Despite development switching over more and more towards the series’ excellent premium games, the Rusty Lake development team still wanted to complete the original Cube Escape series with ten total games, not unlike their fellow Flash Adventure game developer Mateusz Skutnik and his Submachine series. That meant two games left to go. After four excellent games in a row, the Rusty Lake team seemed almost invulnerable, but if there’s a weak point in this stage of the series’ history, it unfortunately has to be The Cave.
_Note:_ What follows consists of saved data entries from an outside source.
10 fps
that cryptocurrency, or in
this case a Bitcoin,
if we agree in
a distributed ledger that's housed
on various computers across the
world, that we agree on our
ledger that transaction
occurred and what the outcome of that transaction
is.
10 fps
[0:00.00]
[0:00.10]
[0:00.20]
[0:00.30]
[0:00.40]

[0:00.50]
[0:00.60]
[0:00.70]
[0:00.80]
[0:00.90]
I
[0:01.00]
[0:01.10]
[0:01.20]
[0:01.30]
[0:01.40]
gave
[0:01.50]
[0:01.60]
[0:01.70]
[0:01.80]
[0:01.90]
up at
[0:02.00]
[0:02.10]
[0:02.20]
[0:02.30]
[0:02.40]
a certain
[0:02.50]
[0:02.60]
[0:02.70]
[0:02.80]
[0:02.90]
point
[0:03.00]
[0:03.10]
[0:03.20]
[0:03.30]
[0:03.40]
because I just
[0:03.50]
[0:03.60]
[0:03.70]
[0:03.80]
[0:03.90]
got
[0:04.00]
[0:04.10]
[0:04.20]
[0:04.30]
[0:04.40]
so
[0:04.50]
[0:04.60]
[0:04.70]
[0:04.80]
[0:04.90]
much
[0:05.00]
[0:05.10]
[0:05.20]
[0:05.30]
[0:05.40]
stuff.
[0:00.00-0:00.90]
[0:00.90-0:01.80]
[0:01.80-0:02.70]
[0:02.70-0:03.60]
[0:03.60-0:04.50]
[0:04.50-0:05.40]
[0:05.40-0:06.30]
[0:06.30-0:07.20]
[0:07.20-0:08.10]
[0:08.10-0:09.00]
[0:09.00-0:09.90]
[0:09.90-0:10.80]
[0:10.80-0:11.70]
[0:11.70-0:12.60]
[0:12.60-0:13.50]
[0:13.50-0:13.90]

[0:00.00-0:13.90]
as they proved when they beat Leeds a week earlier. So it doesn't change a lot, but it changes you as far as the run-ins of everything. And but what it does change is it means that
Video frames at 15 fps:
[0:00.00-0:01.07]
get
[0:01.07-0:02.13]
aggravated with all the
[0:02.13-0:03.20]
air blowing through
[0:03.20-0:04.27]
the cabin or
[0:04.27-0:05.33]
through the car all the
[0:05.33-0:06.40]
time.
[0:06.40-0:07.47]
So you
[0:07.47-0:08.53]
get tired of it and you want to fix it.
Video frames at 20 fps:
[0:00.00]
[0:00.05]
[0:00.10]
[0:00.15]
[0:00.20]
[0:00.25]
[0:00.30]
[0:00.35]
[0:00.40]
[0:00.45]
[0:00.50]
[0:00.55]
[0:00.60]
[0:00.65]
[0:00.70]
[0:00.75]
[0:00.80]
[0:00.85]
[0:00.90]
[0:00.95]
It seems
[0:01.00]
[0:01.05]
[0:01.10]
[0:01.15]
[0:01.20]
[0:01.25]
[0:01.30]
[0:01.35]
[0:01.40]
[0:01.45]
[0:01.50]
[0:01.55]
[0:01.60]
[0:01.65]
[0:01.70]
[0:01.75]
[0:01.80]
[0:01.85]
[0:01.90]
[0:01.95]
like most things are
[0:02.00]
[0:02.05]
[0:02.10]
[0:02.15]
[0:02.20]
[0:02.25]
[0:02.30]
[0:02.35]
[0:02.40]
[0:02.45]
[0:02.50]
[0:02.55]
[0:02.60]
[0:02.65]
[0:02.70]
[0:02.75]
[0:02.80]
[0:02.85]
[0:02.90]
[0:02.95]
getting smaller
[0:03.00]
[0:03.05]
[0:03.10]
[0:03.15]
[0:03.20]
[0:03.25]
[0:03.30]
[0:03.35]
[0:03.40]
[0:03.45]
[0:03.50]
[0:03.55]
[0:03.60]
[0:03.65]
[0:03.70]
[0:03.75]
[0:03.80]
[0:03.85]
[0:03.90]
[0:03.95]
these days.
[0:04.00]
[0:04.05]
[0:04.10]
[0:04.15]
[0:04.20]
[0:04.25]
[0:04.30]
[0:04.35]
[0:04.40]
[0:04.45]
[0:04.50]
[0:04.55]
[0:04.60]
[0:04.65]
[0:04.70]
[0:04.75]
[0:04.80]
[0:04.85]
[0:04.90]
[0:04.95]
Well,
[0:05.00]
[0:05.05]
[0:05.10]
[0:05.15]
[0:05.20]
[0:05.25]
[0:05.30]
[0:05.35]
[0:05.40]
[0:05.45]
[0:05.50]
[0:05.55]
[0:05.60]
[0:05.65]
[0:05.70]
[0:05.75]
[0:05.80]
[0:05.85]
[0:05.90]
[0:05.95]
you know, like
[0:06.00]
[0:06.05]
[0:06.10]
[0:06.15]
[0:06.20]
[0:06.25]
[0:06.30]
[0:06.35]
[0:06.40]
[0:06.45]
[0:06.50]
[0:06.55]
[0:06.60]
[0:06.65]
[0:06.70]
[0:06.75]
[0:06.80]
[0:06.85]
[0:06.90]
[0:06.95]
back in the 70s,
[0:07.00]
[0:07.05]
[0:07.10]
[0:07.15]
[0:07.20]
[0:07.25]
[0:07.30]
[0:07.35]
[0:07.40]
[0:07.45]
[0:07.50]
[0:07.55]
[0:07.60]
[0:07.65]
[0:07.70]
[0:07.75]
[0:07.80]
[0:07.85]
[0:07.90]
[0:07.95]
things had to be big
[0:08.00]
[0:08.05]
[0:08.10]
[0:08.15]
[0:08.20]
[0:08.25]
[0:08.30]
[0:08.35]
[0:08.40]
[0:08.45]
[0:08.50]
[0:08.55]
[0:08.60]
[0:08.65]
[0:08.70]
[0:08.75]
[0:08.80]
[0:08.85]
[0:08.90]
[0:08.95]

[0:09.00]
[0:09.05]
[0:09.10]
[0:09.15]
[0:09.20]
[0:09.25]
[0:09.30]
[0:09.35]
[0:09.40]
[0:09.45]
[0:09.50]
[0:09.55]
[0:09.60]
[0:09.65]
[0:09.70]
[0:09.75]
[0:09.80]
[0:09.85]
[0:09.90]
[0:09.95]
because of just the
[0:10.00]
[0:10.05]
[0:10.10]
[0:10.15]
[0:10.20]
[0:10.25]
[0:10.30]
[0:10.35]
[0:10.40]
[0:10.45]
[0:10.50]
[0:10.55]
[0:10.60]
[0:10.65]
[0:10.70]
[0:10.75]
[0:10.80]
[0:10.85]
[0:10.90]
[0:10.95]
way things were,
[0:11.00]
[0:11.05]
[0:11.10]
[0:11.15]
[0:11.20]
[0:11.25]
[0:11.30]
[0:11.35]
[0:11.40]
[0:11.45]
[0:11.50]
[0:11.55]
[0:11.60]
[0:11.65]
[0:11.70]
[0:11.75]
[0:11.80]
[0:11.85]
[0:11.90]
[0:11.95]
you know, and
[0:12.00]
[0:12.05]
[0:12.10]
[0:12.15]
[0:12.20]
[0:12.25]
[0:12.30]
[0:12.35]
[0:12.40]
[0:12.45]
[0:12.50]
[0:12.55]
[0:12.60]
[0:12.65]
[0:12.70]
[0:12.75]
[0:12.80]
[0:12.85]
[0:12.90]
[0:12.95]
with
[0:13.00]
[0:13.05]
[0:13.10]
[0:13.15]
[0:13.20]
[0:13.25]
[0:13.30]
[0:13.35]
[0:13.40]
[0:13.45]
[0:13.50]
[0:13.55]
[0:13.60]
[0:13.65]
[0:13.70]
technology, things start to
Once again, the player is in control of Mr. Crow, who has dirty deeds to do if Dale Vandemeer is going to get to his appointed end-point. The game is basically divided in half: the first half contains the titular cave, while the second half puts the player in charge of a cubical, Myst-like submersible as you explore Rusty Lake’s depths for more cubes… ironically, cubes you probably handled yourself during The Mill, as many players have joking lamented.
The game’s problems can be boiled down to its two, distinct slogs. In the cave, the game throws aside its former pretenses of obfuscation to openly recap the plot of the series up to this point, incorporating elements from two premium games for any free players that might have missed them. While valuable for anyone who had been playing the games in real time over the past three years, especially if they were only playing the free games, anyone who comes to the series in the present day is basically hearing information they already know, doled out in an incredibly slow fashion, with a few frankly lackluster minigames trying to mix things up. There’s only one new piece of information in the entire sequence if you’ve been making solid educated guesses, but at least it’s a big one: the name of the murdered woman from the original Seasons. At least this half of the game is trying to keep the player entertained with the minigames and standard Adventure game puzzles, which is more than can be said about the game’s second half.
The submarine half of the game is not so engaging. The submarine must be operated through a precise and tedious series of levers and wheels, which control the ship’s direction, movement and depth. It’s not enough to just operate the controls: each move through the lake (represented by a 3D, Cartesian plane) requires you to wait for the process to complete, and it feels like a real task just getting anywhere. Only a certain kind of player is likely to enjoy doing driving the sub after they’ve jumped the initial hurdle of doing it the first time, but the sequence goes on and on, and is hardly alone. Nearly every puzzle during the submarine sequence is some degree of counterintuitive or boring. Repelling fish into a trap with magnets, trying to signal an angler fish with English morse code, it just drags and drags. The ending is at least intriguing, but the cost to get there is unbelievably low-quality for the series.
To make matters worse, The Cave includes another contest/achievement sidequest, which just so happened to involve driving the submarine to even more destinations, with no puzzles shoddy or otherwise, to break it up. It’s extremely long and the player can even be locked out of it if they go too far in the story, first! To the developer’s credit, when they re-released this game in the Cube Escape Collection, they rewarded this slog of a side-quest with a collection of hints about future games in the series, the best reward for any of the new secrets as a payback for all your effort.
While far from the pointless The Lake, The Cave is still a quality nadir in a golden age for the series, and it’s a shame to see it plunge.